14.) Mercury’s orbit is highly elliptical and ranges from 46 million km at its nearest point to the Sun (perihelion) to 69.8 million km at its farthest point (aphelion).

15.) As a result, sunlight is over 2.3 times stronger at perihelion than at aphelion.



16.) At a single orbit, Mercury receives as much as 11 times the intensity of sunlight that Earth does to a minimum of about 4.5 times.

17.) Mercury’s orbital velocity is also about 46 percent faster at perihelion than at aphelion. The planet’s orbit is tilted 7 degrees to the plane in which Earth orbits around the Sun.

18.) When viewed from North Pole. Mercury turns counterclockwise (west to east) like Earth and most other planets.

19.) Earth’s axis is tilted 23.5° while Mercury’s axis is almost perfectly vertical. Because its axis is vertical, like Venus, Mercury does not have seasons.

20.) Mercury rotates only once every 58.65 days, 2/3 of its period of revolution around the Sun.

21.) A complete solar day on Mercury lasts 175.84 Earth days, or two of Mercury’s years, and a night and a day at the equator each last one Mercurian year or 87.97 Earth days.

22.) Mercury preserves a record of a violent early period when asteroids, comets, and other debris bombarded the newly formed planets.

23.) The craters on Mercury are shallower than those on the Moon.

24.) The largest geological feature on Mercury is the Caloris Basin. It is the result of a massive ancient impact.

25.) Mercury’s surface is crisscrossed by long escarpments or cliffs.



26.) Mercury is a poor reflector of sunlight because its surface consists of dark, dry soil called regolith created by micrometeorite impacts over billions of years.

27.) The planet’s albedo, or the amount of sunlight it reflects, is only about 12 percent, about the same as our Moon.

28.)  Surface temperatures on Mercury can be as hot as 650°C.

29.) Mercury’s side facing the Sun gets very hot—up to 450°C—while the side facing away quickly cools to frigid temperatures, -183°.

30.) The floors of craters at the north and south poles receive very little sunlight and always remain extremely cold—about -200°C.

 31.) Mercury’s equatorial region experiences extreme changes, reaching 450°C at perihelion when facing the Sun—hot enough to melt zinc.

32.) In 1991 powerful radio telescopes on Earth revealed signs of possible deposits of ice in the polar regions of Mercury.

33.) These ice deposits occur in areas where sunlight never falls, such as crater bottoms near both of the planet’s poles.

 34.) The ice on Mercury likely comes from comets or water-bearing meteorites that have hit Mercury over the planet’s history up through the present.

35.) Scientists use a technique called spectroscopy to conduct studies of the light that Mercury reflects.



36.) These studies indicate that planet has only an extremely thin atmosphere, containing sodium and potassium.

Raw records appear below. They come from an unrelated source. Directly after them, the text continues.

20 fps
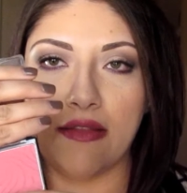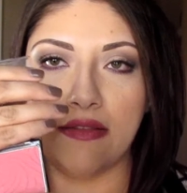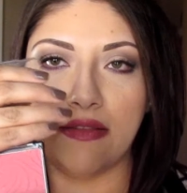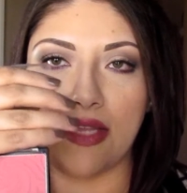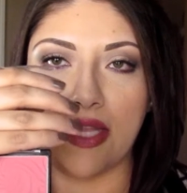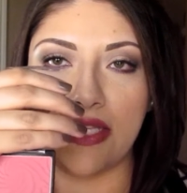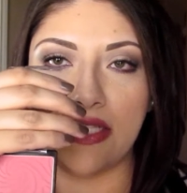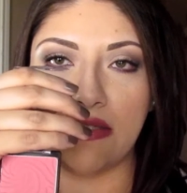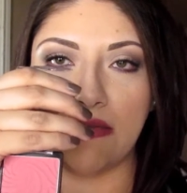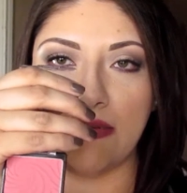
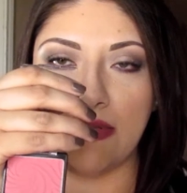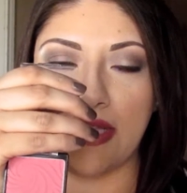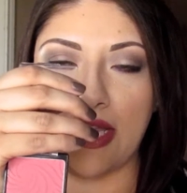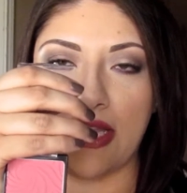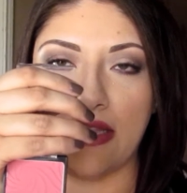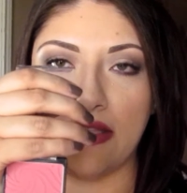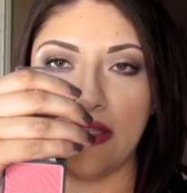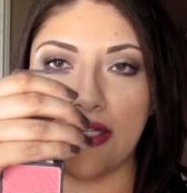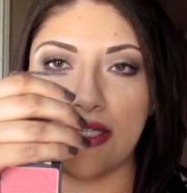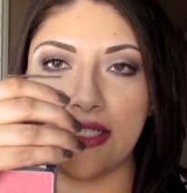That's what
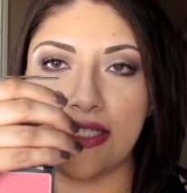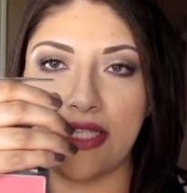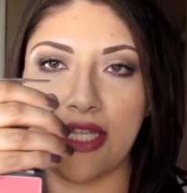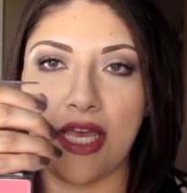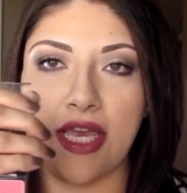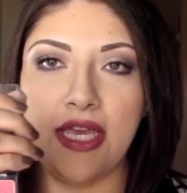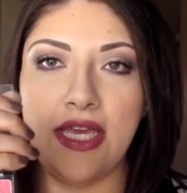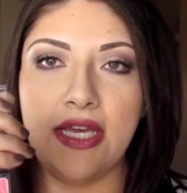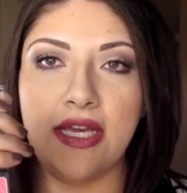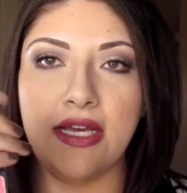that looks
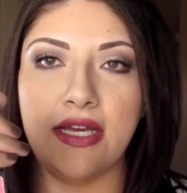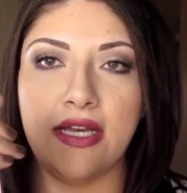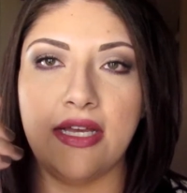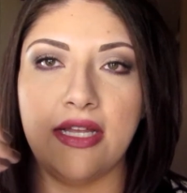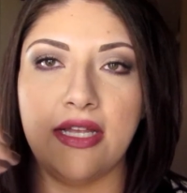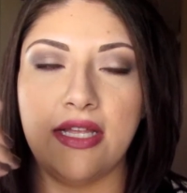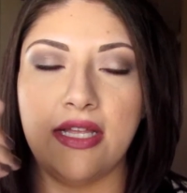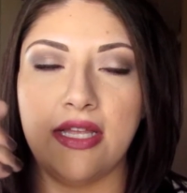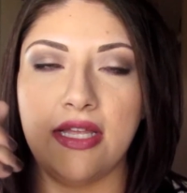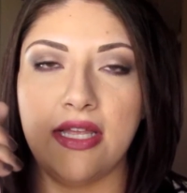like.
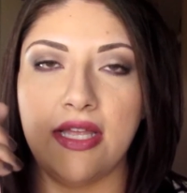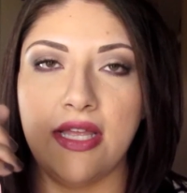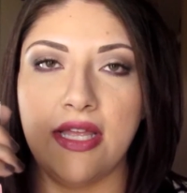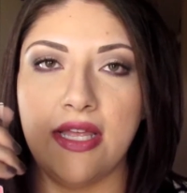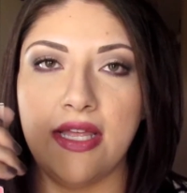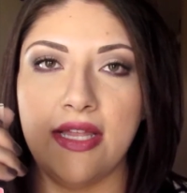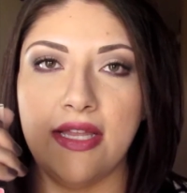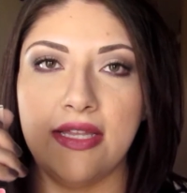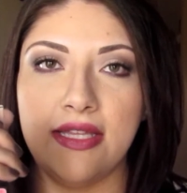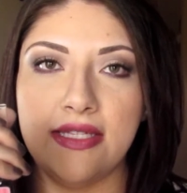
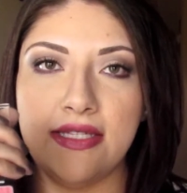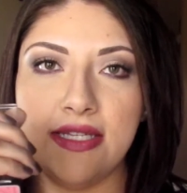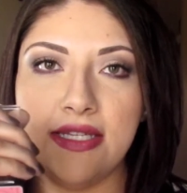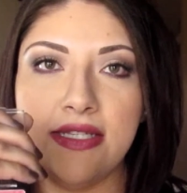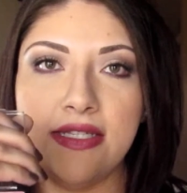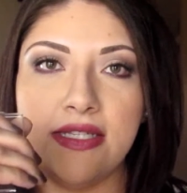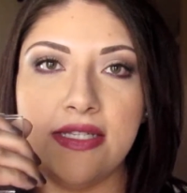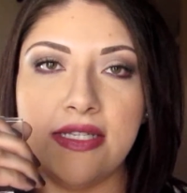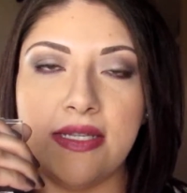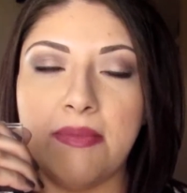This
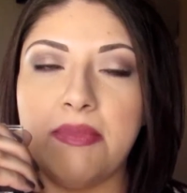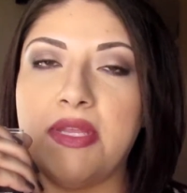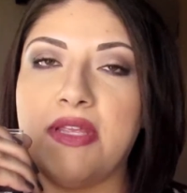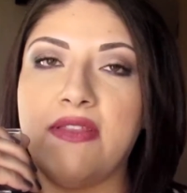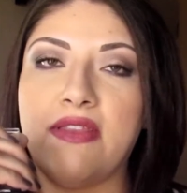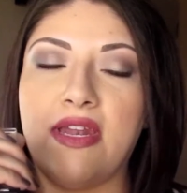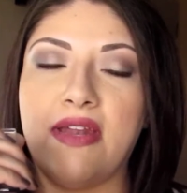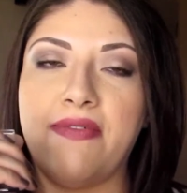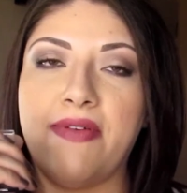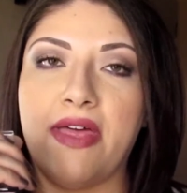is
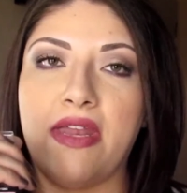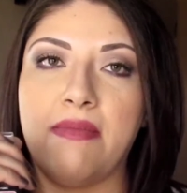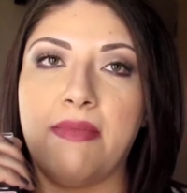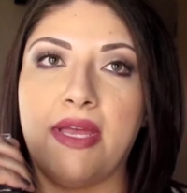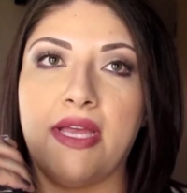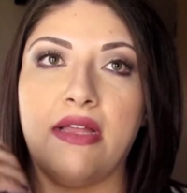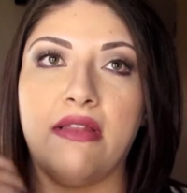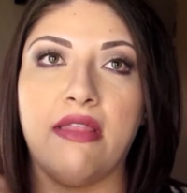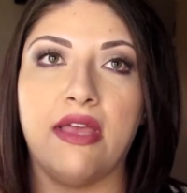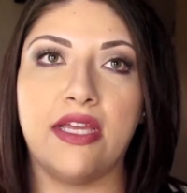something that I've had in
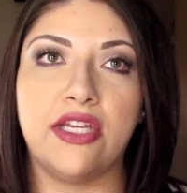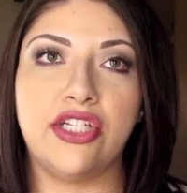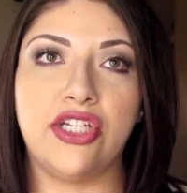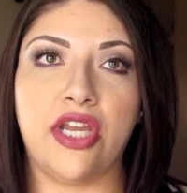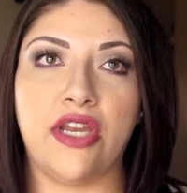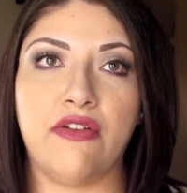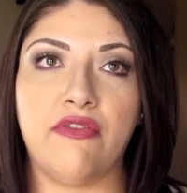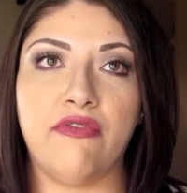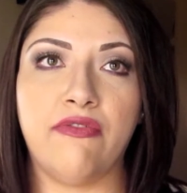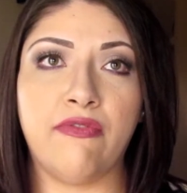my
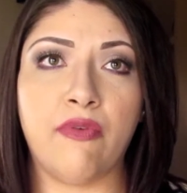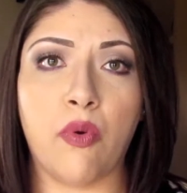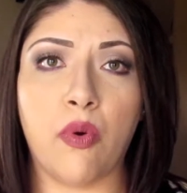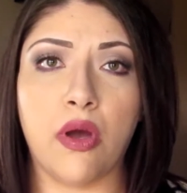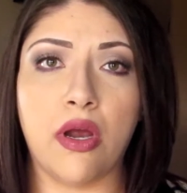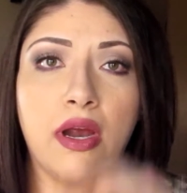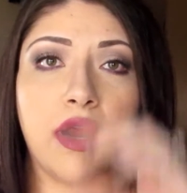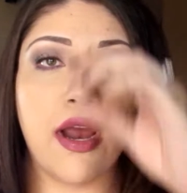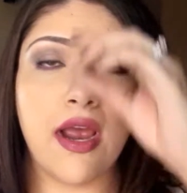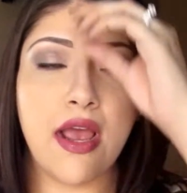collection
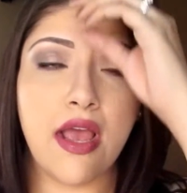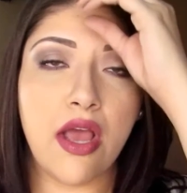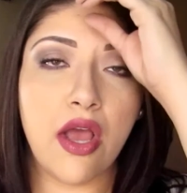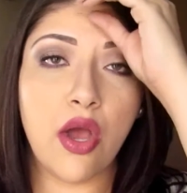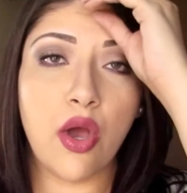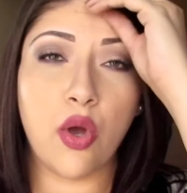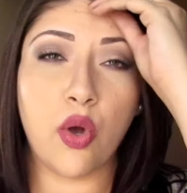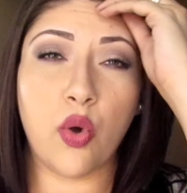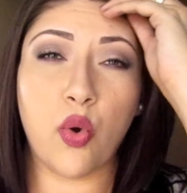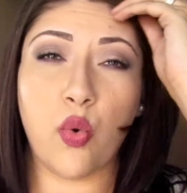for
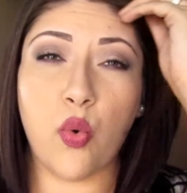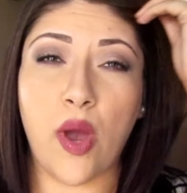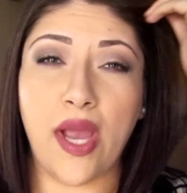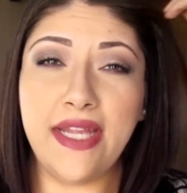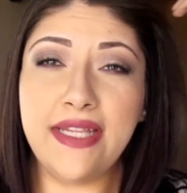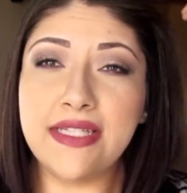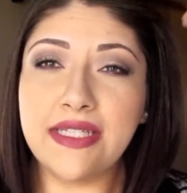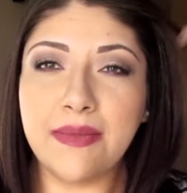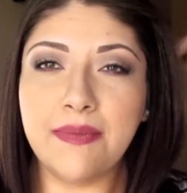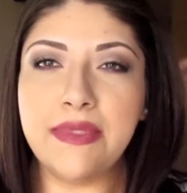
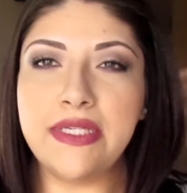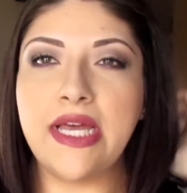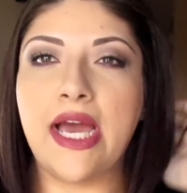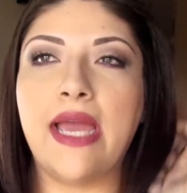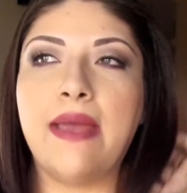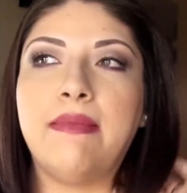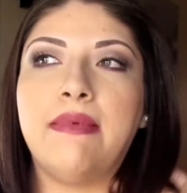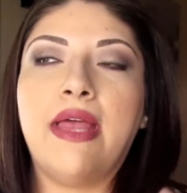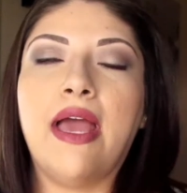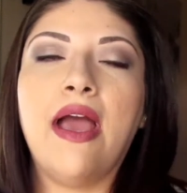quite some
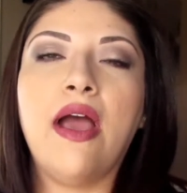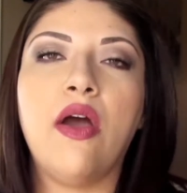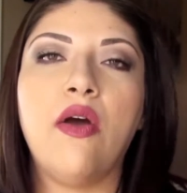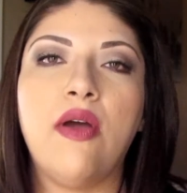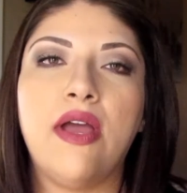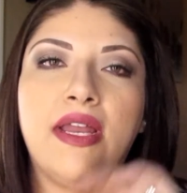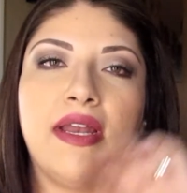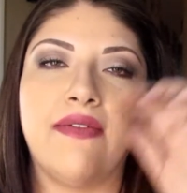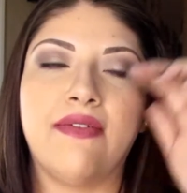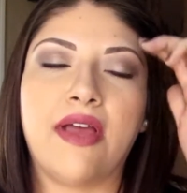time
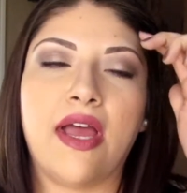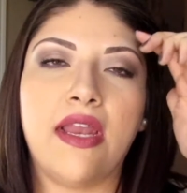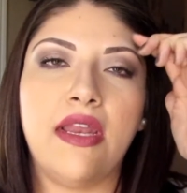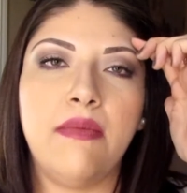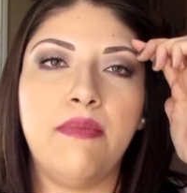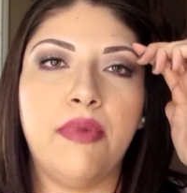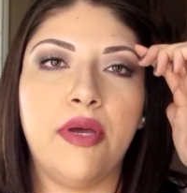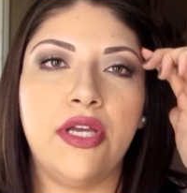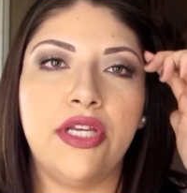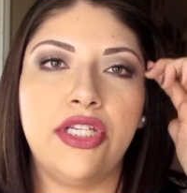now, and I've kind
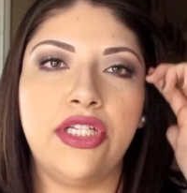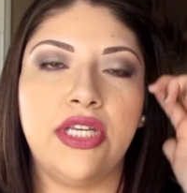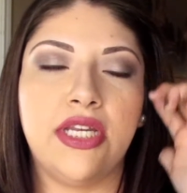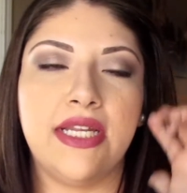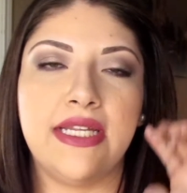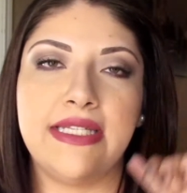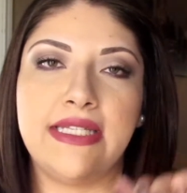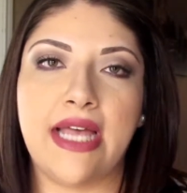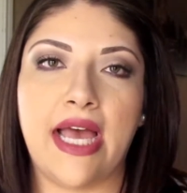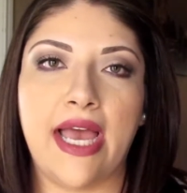of pushed it
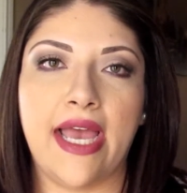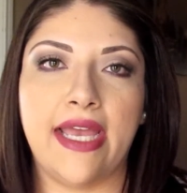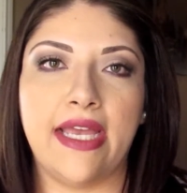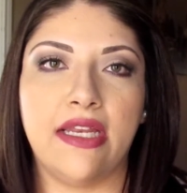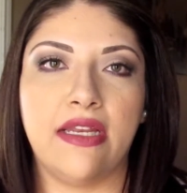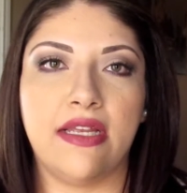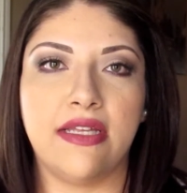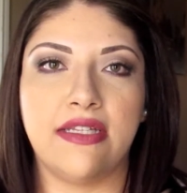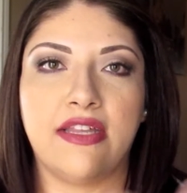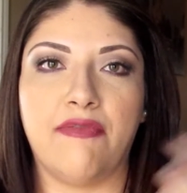
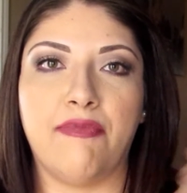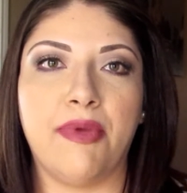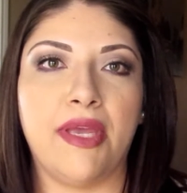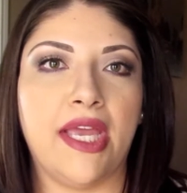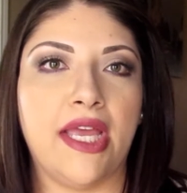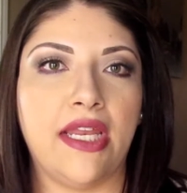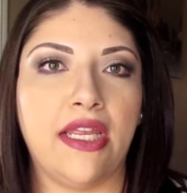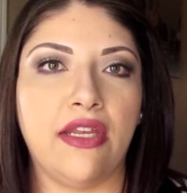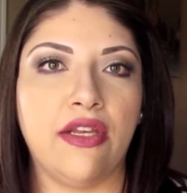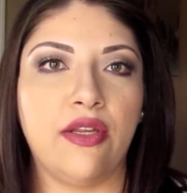aside because I've been
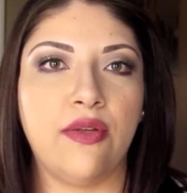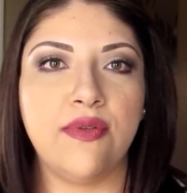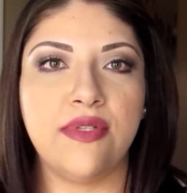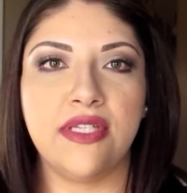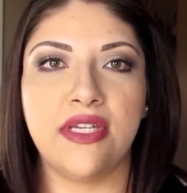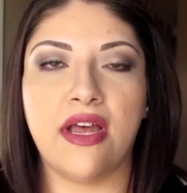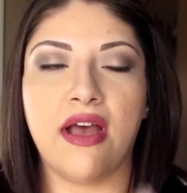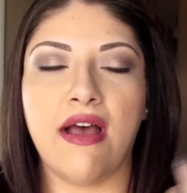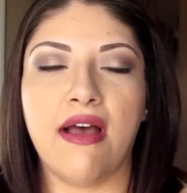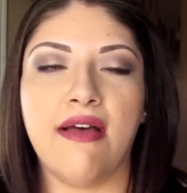getting new
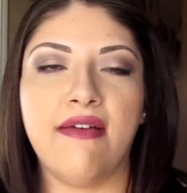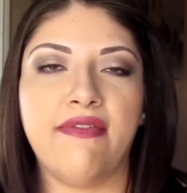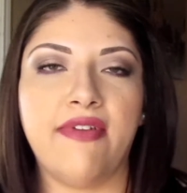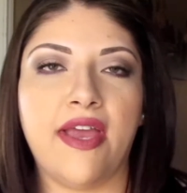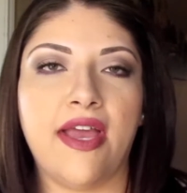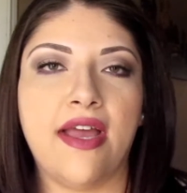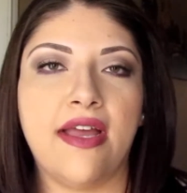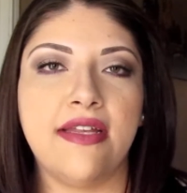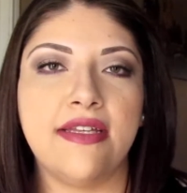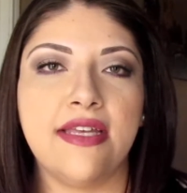stuff
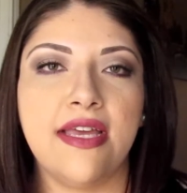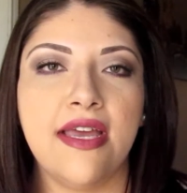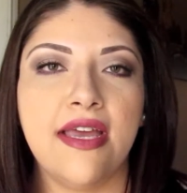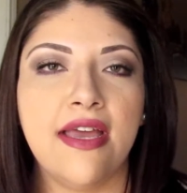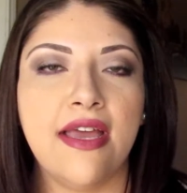and,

37.) The first up-close study of Mercury came with National Aeronautics and Space Administration (NASA)’s Mariner 10 spacecraft, which passed Mercury twice in 1974 and once in 1975.

38.) It sent back pictures of a moonlike, crater-pocked surface. The spacecraft also detected a magnetic field and provided data about the planet’s density and some of its surface chemistry.

39.) In 2004, NASA launched a much more ambitious mission to Mercury – the so-called MESSENGER- MErcury Surface, Space ENvironment, GEochemistry, and Ranging.

40.) MESSENGER is set to enter orbit around Mercury in 2011. The first orbital image of Mercury was obtained on March 29, 2011.